Le 10-janv.-06, à 01:46, Stathis Papaioannou a écrit :

> If you remain true to the Greek roots of the words, atheists lack a
> belief in the existence of God, as agnostics lack knowledge of whether
> God exists: "a-" = without, "theism" = belief in God (by later
> convention, a personal God), "gnosis" = knowledge. It is not quite
> the same as saying that God definitely does not exist, or that
> knowledge about the existence of God is impossible, respectively,
> although a few atheists and rather more agnostics would go on to make
> these stronger claims.


OK but this is perhaps too much etymological and it could be confusing
to use "knowledge" already in tis setting, unless we give already some
minimal theory of belief and knowledge right at the start. Even in that
case we are at risk to mix a too much precise notion of knowledge with
a too much imprecise notion of God.
And if you look at the page referred too by Jesse, it seems that the
more common acceptation for the meaning of "agnostic" is: "I don't
know/believe if G exists or not", and for "atheist" it is: I
think/belief that God does not exists. Nobody will say "I know that God
does not exist", because it seems ridiculous or too much arrogant.
Also, the idea that "knowledge about the existence of God is
impossible" can indeed be defended by some atheist and agnostic, but is
also the favourite affirmation of many mystical theists, including some
Neoplatonist, but also some Buddhist.

In any case, it will be useful to agree on some axioms for belief and
knowledge:
I hope everyone will agree that both knowledge and belief makes the
following formula true.
I assume a classical (platonist) background, and by "p -> q" I mean
that either p is false or q is true. It is the IF ... THEN ... of the
classical mathematicians.

B(p -> q) -> (Bp -> Bq) (named K, for Kripke)

In "French": if I believe that (p -> q) then if I belief p then I will
belief q
                       if I know that (p -> q) then if I know p then I
will know q.

Note that this axioms is already criticised in some AI approaches to
knowledge, because it gives rise to a form of omniscience. This is not
a problem given that I will extract the measure on the comp histories
from the limitation of that omniscience, and Bp is really more "p is
believable" or "p is knowable" instead of "believes" or "knows". Having
said that, I hope people will agree with the following axioms, again
both for *believability* and *knowability*:

Bp -> BBp (named 4, by modal logicians, in honour of C.I.
Lewis)

In "French": if I believe p then I will believe that I believe p
                  if I know p then I will know that I know p.

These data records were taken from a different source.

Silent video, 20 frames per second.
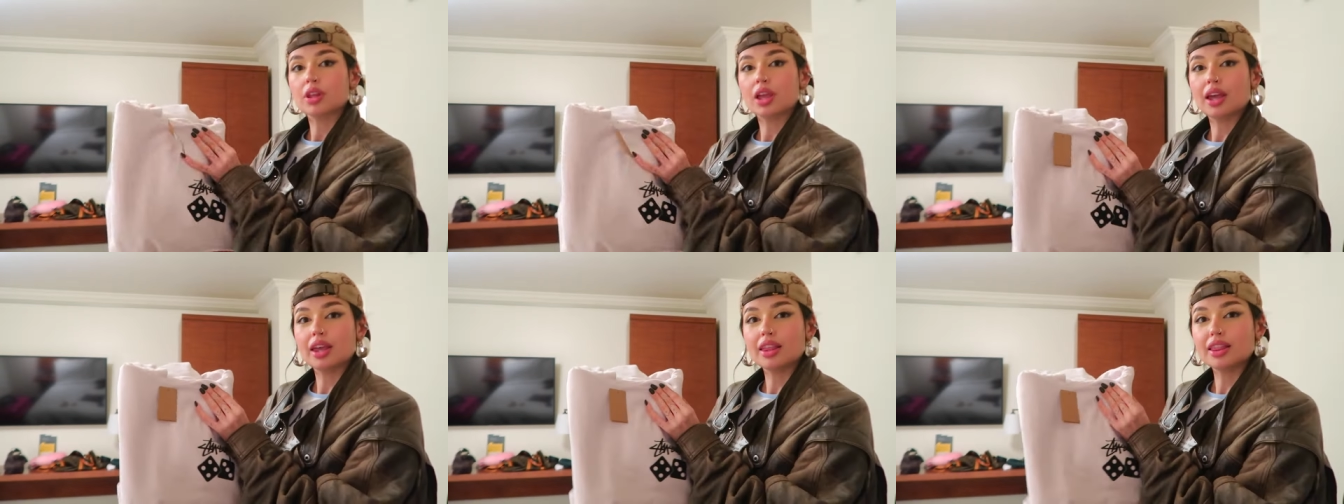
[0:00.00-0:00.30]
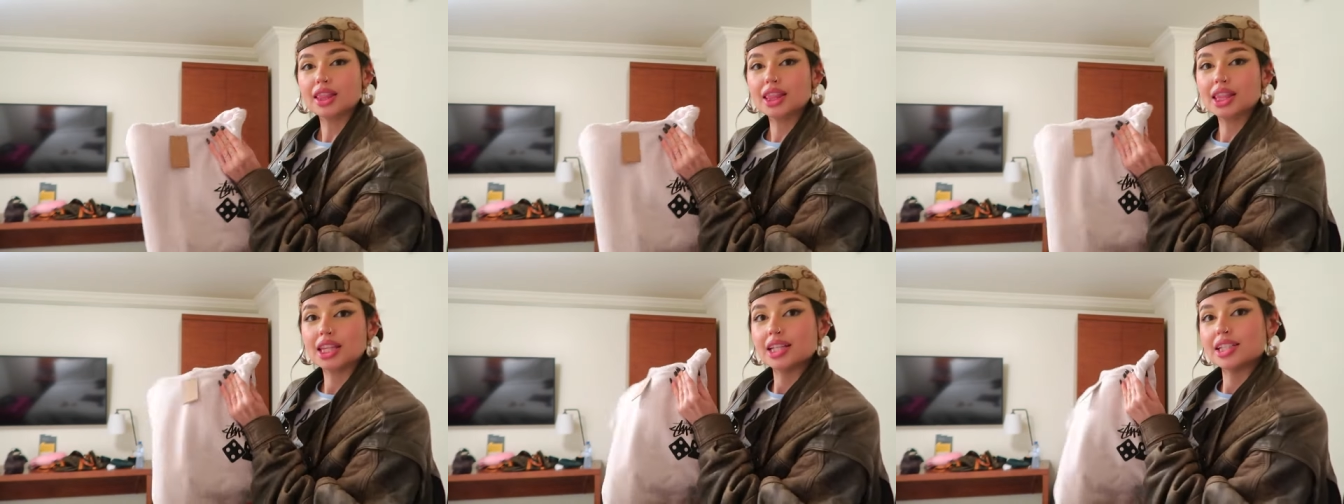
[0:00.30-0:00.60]

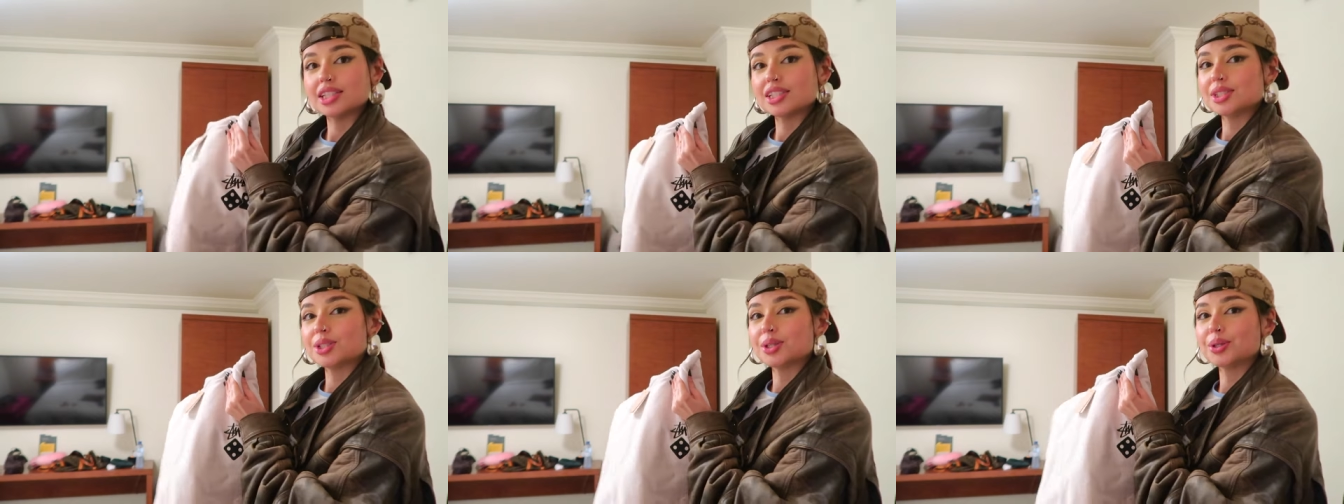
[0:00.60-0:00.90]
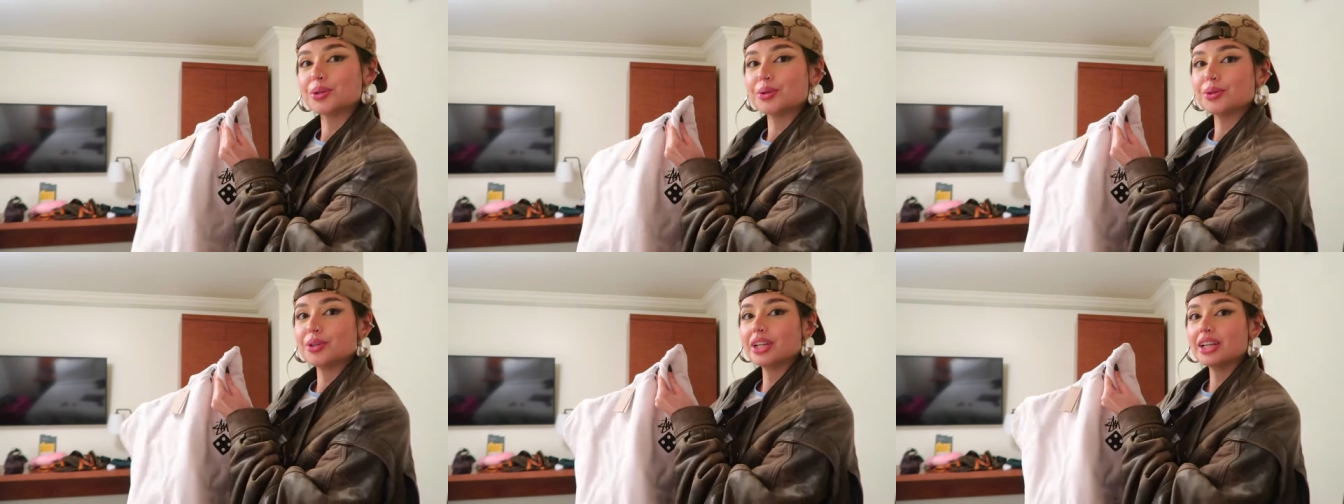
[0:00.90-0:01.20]
And this
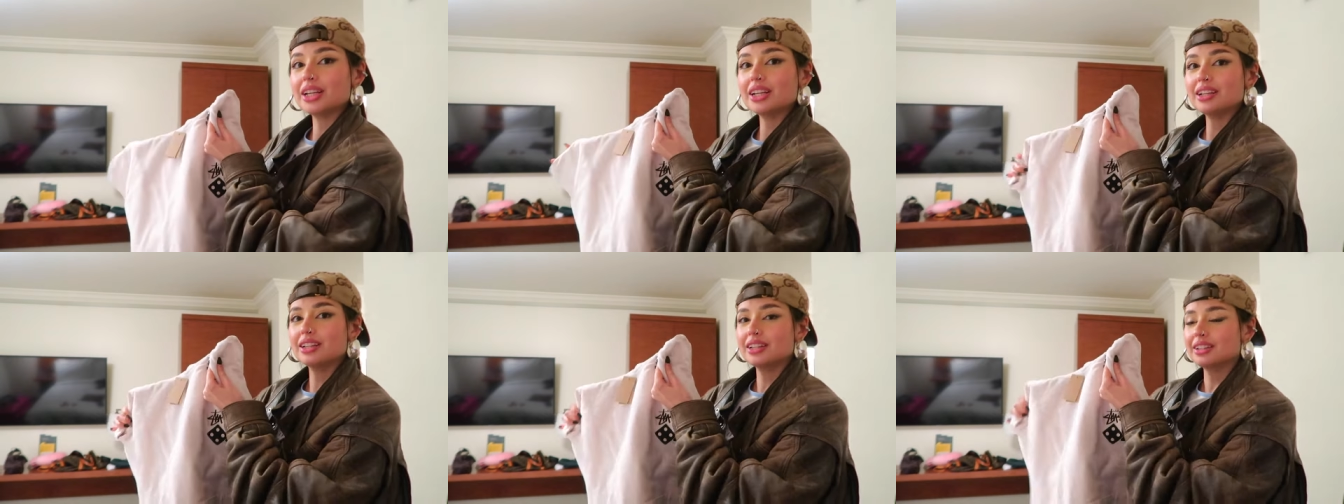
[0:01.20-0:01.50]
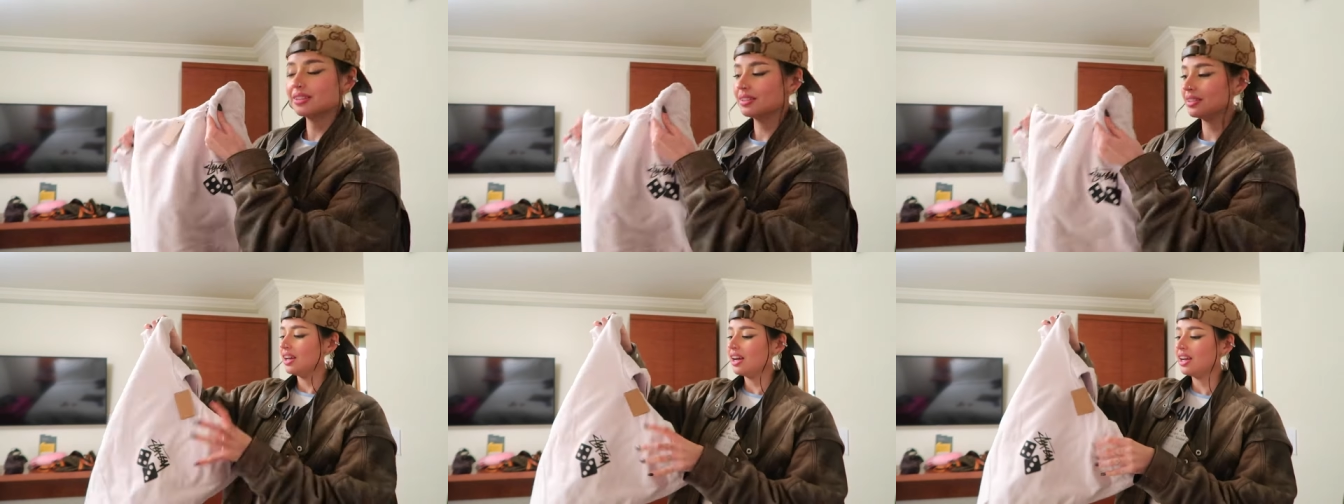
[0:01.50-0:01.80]
hoodie,
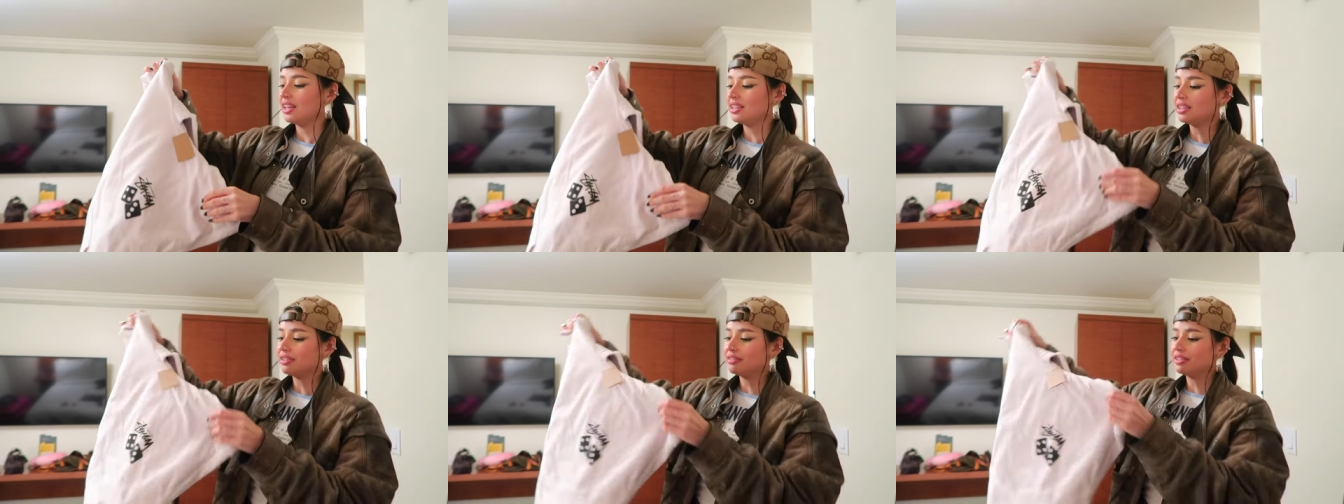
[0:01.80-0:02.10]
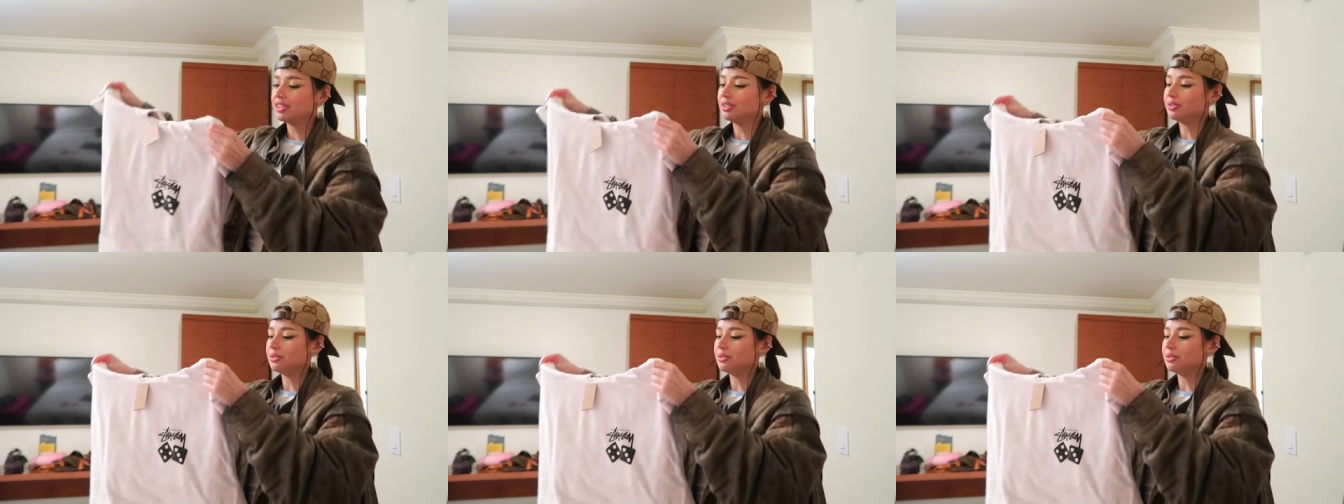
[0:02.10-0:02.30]
I love it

In the classical background all classical tautologies are accepted, and
I will suppose, at least in the beginning that the theories are closed
for the rule of modus ponens and the rule of necessitation, and some
substitution rules. The first one means that if I have already prove p
and (p -> q), I am entitled to derive q. The second one says that if I
have already prove p then I am entitled to derive Bp.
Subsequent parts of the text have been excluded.